In a typical phono cartridge, the stylus is at one end of an oversize cantilever (oversize in comparison with the cartridge's other moving parts), the fulcrum of which is nearer the cantilever's other end. That design makes possible a certain amount of mechanical compliance that, when the cartridge is lowered to the record surface, helps the stylus seat itself in the groove rather than bounce or skip all over the place. Without at least a modicum of springiness, cueing up a record would be more difficult, and jukeboxes and automatic record changers might never have been possible. Imagine!

But, as I described in last month's column, the cantilever of an ideal phono cartridge would be as short as possible, with a fulcrum equidistant from the stylus at one end and the generator at the other: Otherwise, the generator's excursions can't really keep pace with the excursions of the stylus, the result being compressed music. And compressed music is on a par with condensed soup, evaporated milk, and freeze-dried coffee: All are 20th-century substitutes suitable for use only in times of war.

Thus does consumer friendliness come at the cost of diminished fidelity—a commodity to which the mainstream audio press has, for decades, paid the most extravagantly self-serving lip service. Sure, frequency-response aberrations have always come in for their share of finger-wagging, but in the 1960s and '70s, when the faithful reproduction of dynamic contrasts was thrown out the window as cartridge manufacturers competed to achieve ever-higher levels of "trackability" at ever-lower levels of vertical tracking force (VTF), what did we hear from the old-guardians of fidelity?


Life during wartime
When is a long cantilever better than a short one? I can think of only one hypothetical situation, and that would be if the generator's moving parts—its coils, magnets, nub of iron, whatever—were attached directly to the stylus end of the cantilever. In such a case, a cantilever of any reasonable length could be used: The location of its fulcrum would now be irrelevant.

Yet that situation isn't hypothetical: It's precisely what one sees in the Neumann DST 62 phono cartridge, which the famous Berlin-based maker of microphones introduced in 1962. In that regard if no other, the Neumann stands alongside the Decca/London cartridges I discussed last time as a rare shot across the bows of audio asininity.

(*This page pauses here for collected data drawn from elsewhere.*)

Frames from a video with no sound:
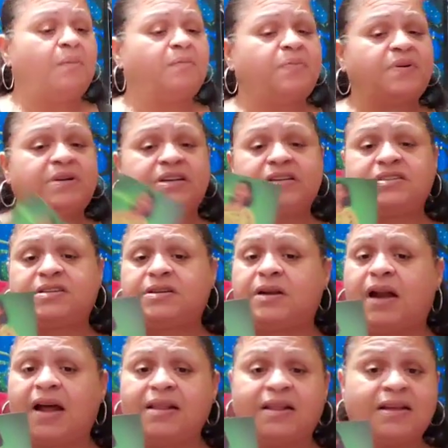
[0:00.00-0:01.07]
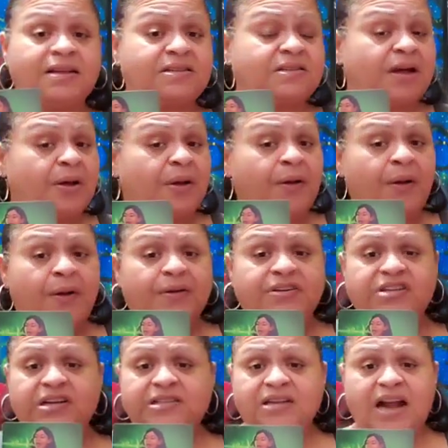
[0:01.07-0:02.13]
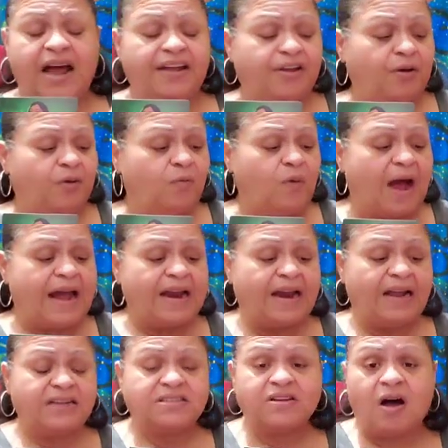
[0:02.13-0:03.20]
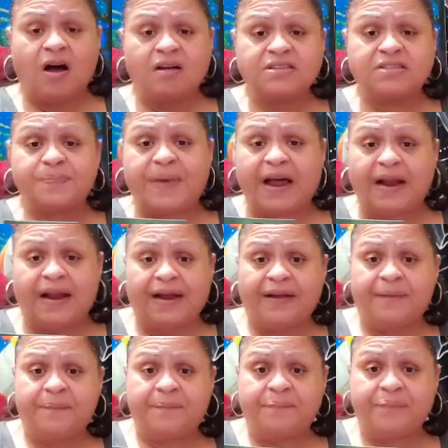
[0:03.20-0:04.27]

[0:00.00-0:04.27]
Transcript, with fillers: I'm putting it to you like this just like your writing is called spelling.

You can pretty much guess the rest of the story: The DST 62 was an exceptionally good product, but Neumann didn't sell many of them, perhaps because the thing was so difficult to make, and so expensive: When first imported into the US, it sold for $79.50—in 1962, a great deal of money for a phono cartridge. The DST 62 appears to have been phased out by 1966, but in the late 1980s it was rediscovered by hardcore enthusiasts in Japan—the same people who rediscovered the horn loudspeaker, the 300B triode tube, the turntable idler wheel, Scotch whisky, and Lark cigarettes. Today, vintage enthusiasts worship the groove the DST traces, and samples, when they surface, command huge prices.

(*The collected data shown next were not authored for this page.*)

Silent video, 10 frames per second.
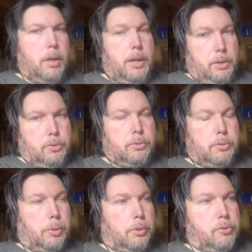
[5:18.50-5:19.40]
That took
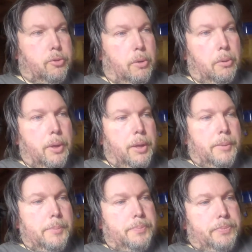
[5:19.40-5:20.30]
some control.
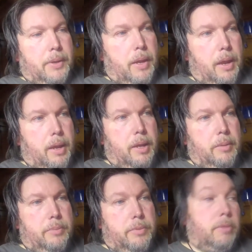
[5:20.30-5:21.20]

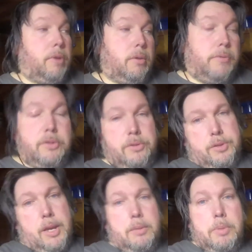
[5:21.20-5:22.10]
The Rover's the
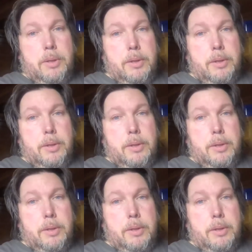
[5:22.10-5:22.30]
same.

In fact, it was a Japanese maker of cartridges that, not long ago, cooked up a modern model based on the basic DST 62 design: The Lumière, available as both a self-contained pickup head and a standard-mount (0.5" spacing between the bolt holes) phono cartridge, attracted vintage enthusiasts with its Altec-esque green hammertone finish and its promise of Neumann-esque sound. But it seems that relatively few samples were made, and descriptions of the Lumière's impressive performance are tempered with reports of considerable sample-to-sample variation. Besides, no one seems to know for sure whether the Lumière remains a commercial reality. (Either way, I have to keep an open mind: Like most other hobbyists, I've never even seen a Lumière cartridge, let alone heard one.)

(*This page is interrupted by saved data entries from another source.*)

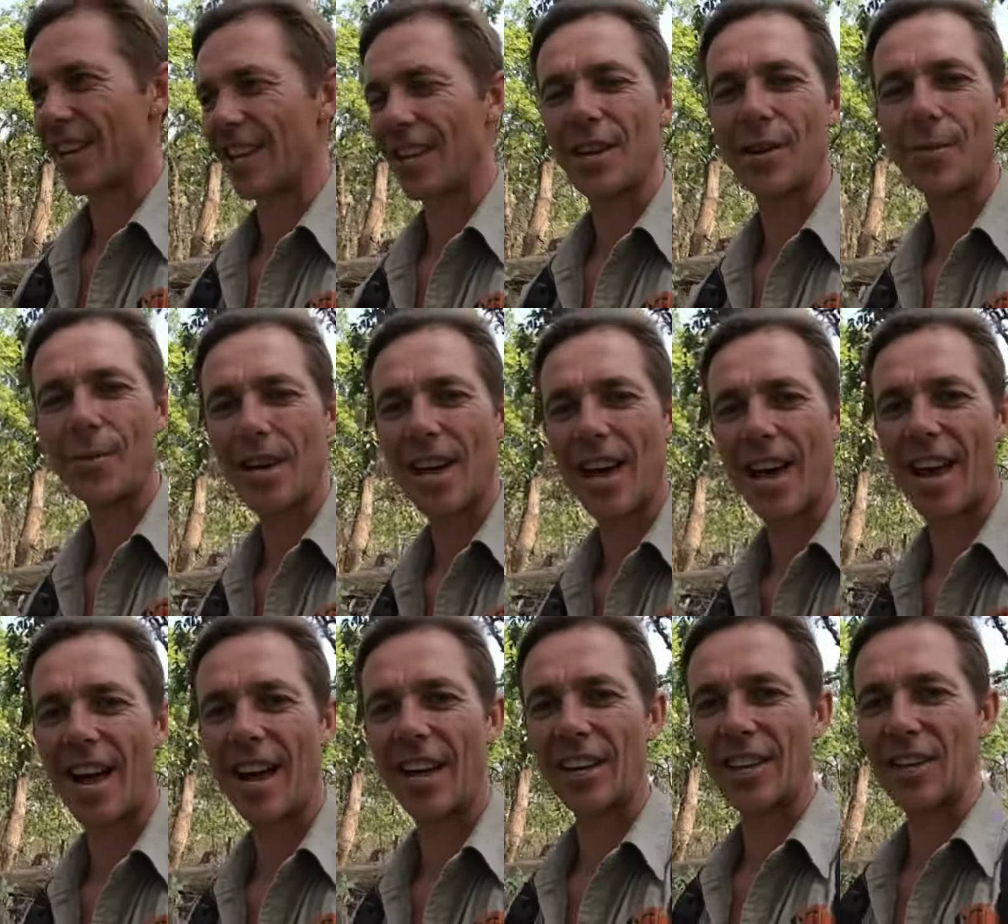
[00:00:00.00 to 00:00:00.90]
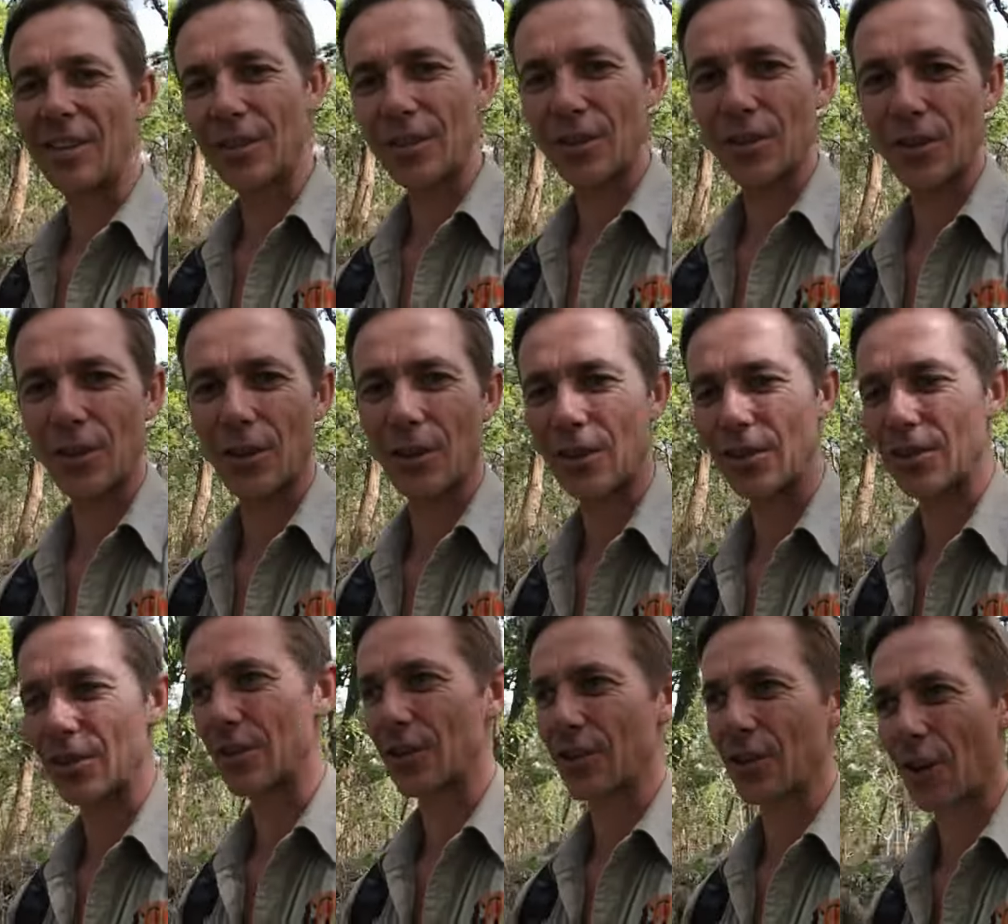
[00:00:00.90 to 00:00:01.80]
Here we are in
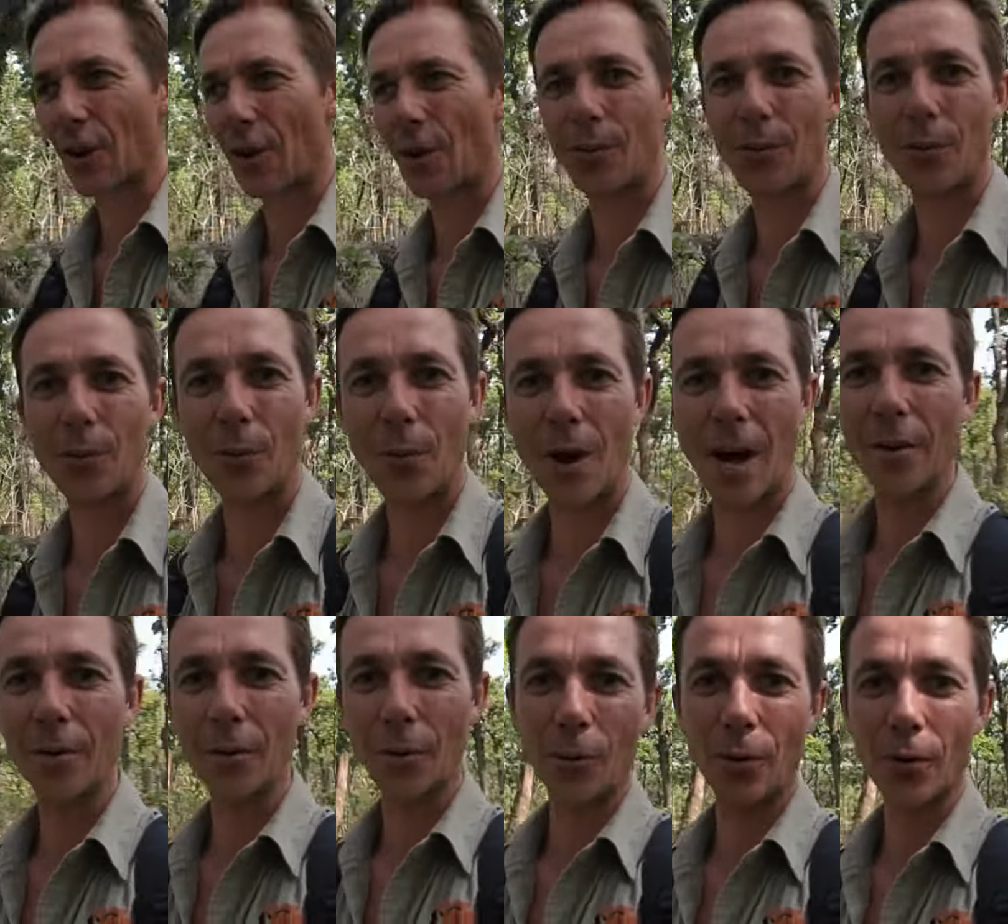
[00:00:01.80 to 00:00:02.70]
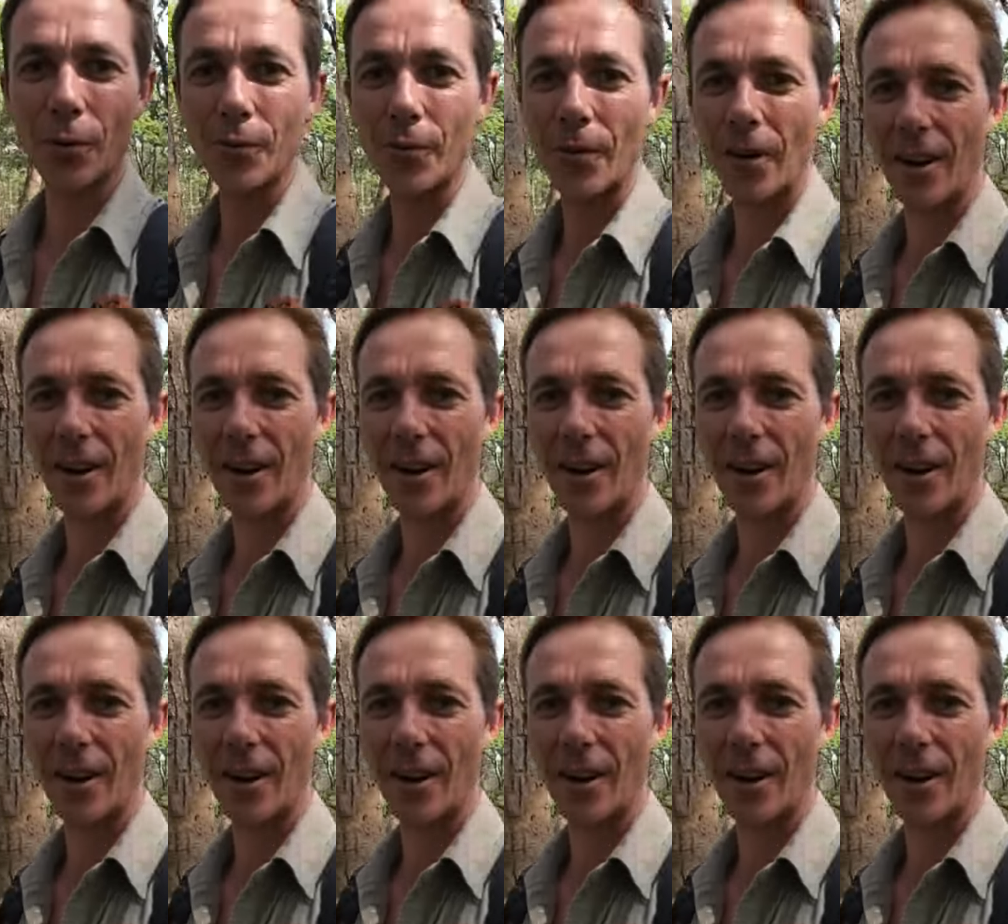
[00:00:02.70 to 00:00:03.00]
search of the one horn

Fast-forward to April 1, 2015, when Robin Wyatt, of Robyatt Audio, sent me an e-mail containing no text and a single image: a photograph of a cartridge I'd never before seen, the body of which appeared to be a big, bland block of aluminum. Closer inspection revealed a familiar-looking—and very long—cantilever, poised between a pair of outsize and similarly recognizable pole-pieces. Was I looking at a DST motor in a brand-new body? My four-word reply: "You have my attention."

I could not have anticipated Wyatt's response: "Siberian remake of the famed Neumann DST. And guess who the importer is?" (footnote 1) A later e-mail explained that this new manufacturing company is called Tzar Audiology, but of the individual doing the actual building, Wyatt said that "he would rather remain anonymous." (But: He let it slip that the builder is a male!)

News, on April Fool's Day, of a presumably expensive Siberian product is typically met with disbelief. But years of reporting on perfectionist audio have beaten much of the skepticism out of me. I wrote back and expressed my fervent interest in borrowing a review sample, which I received from Robyatt Audio at a time when the Mets were doing especially well in the National League East. Life was good.

Wish upon a Tzar
Arguably the most sinister horseman of the hi-fi apocalypse is the one called Excess Mass (footnote 2). Thankfully, one product category has long remained immune to his villainy: No one has ever found a way to fasten a great, steaming, 30-lb pile of aluminum to a phono cartridge.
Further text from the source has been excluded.